» Record excerpts:
▼
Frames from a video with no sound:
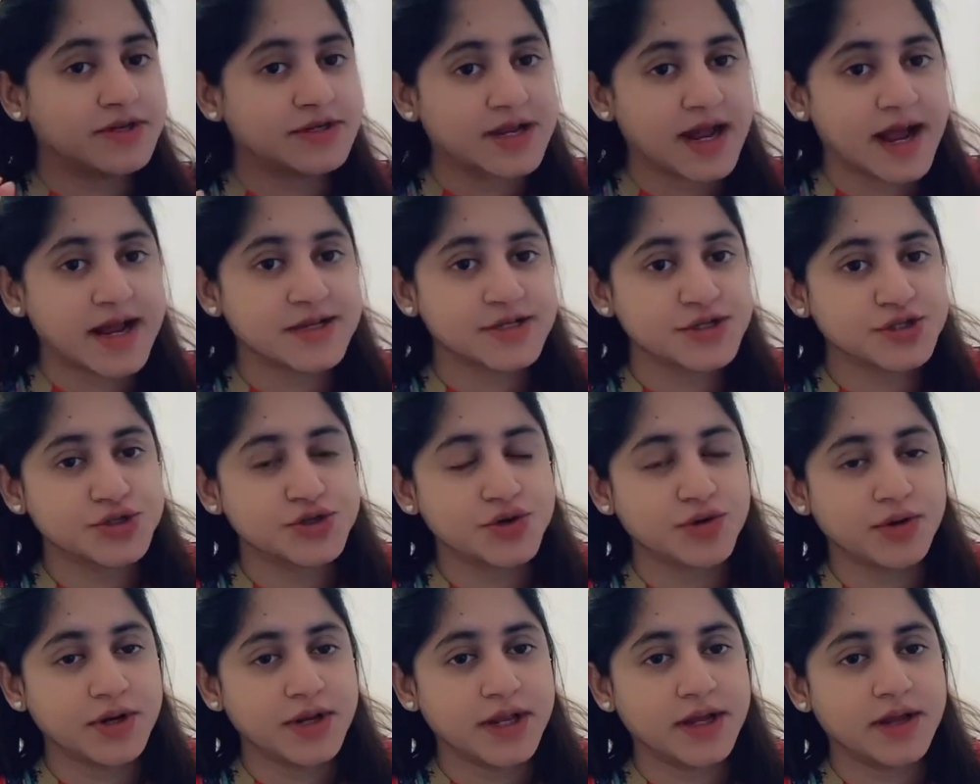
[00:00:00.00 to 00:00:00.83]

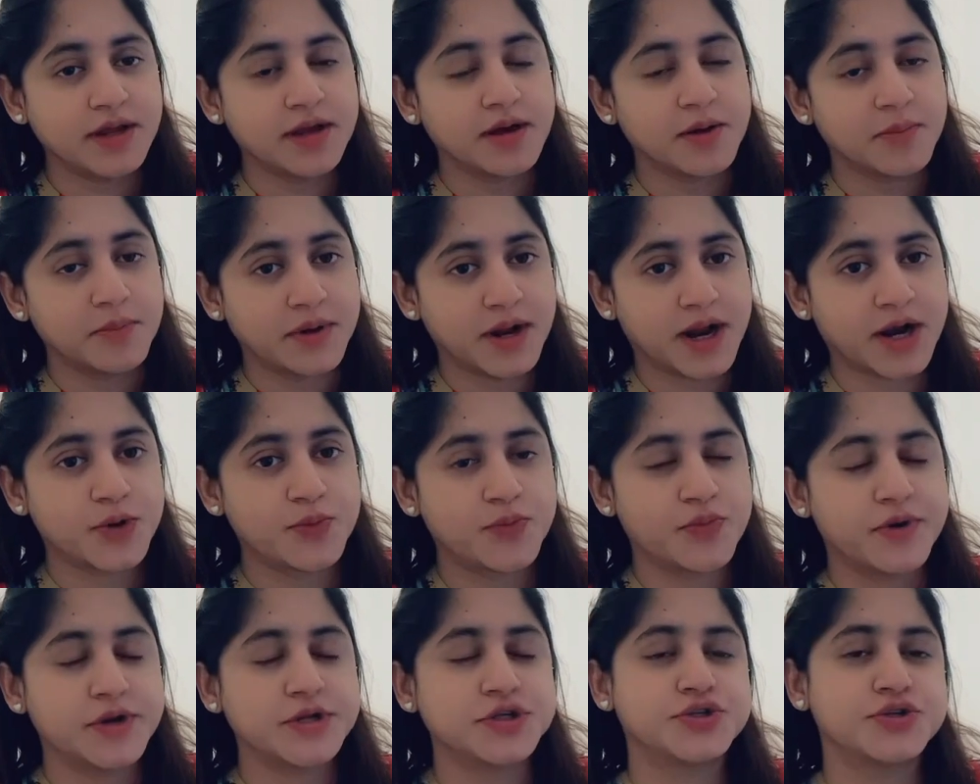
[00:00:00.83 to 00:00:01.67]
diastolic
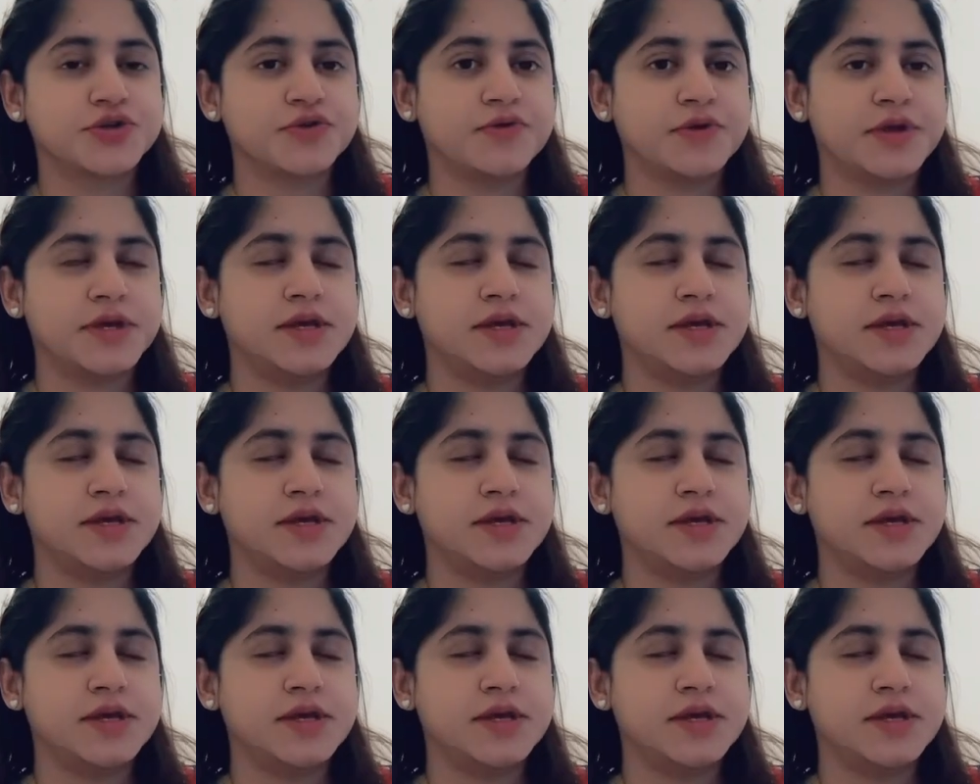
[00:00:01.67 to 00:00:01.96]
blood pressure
▲
With the pictures omitted, print each line of the data above precisely as given.

» Output of the exercise:
Frames from a video with no sound:
[00:00:00.00 to 00:00:00.83]

[00:00:00.83 to 00:00:01.67]
diastolic
[00:00:01.67 to 00:00:01.96]
blood pressure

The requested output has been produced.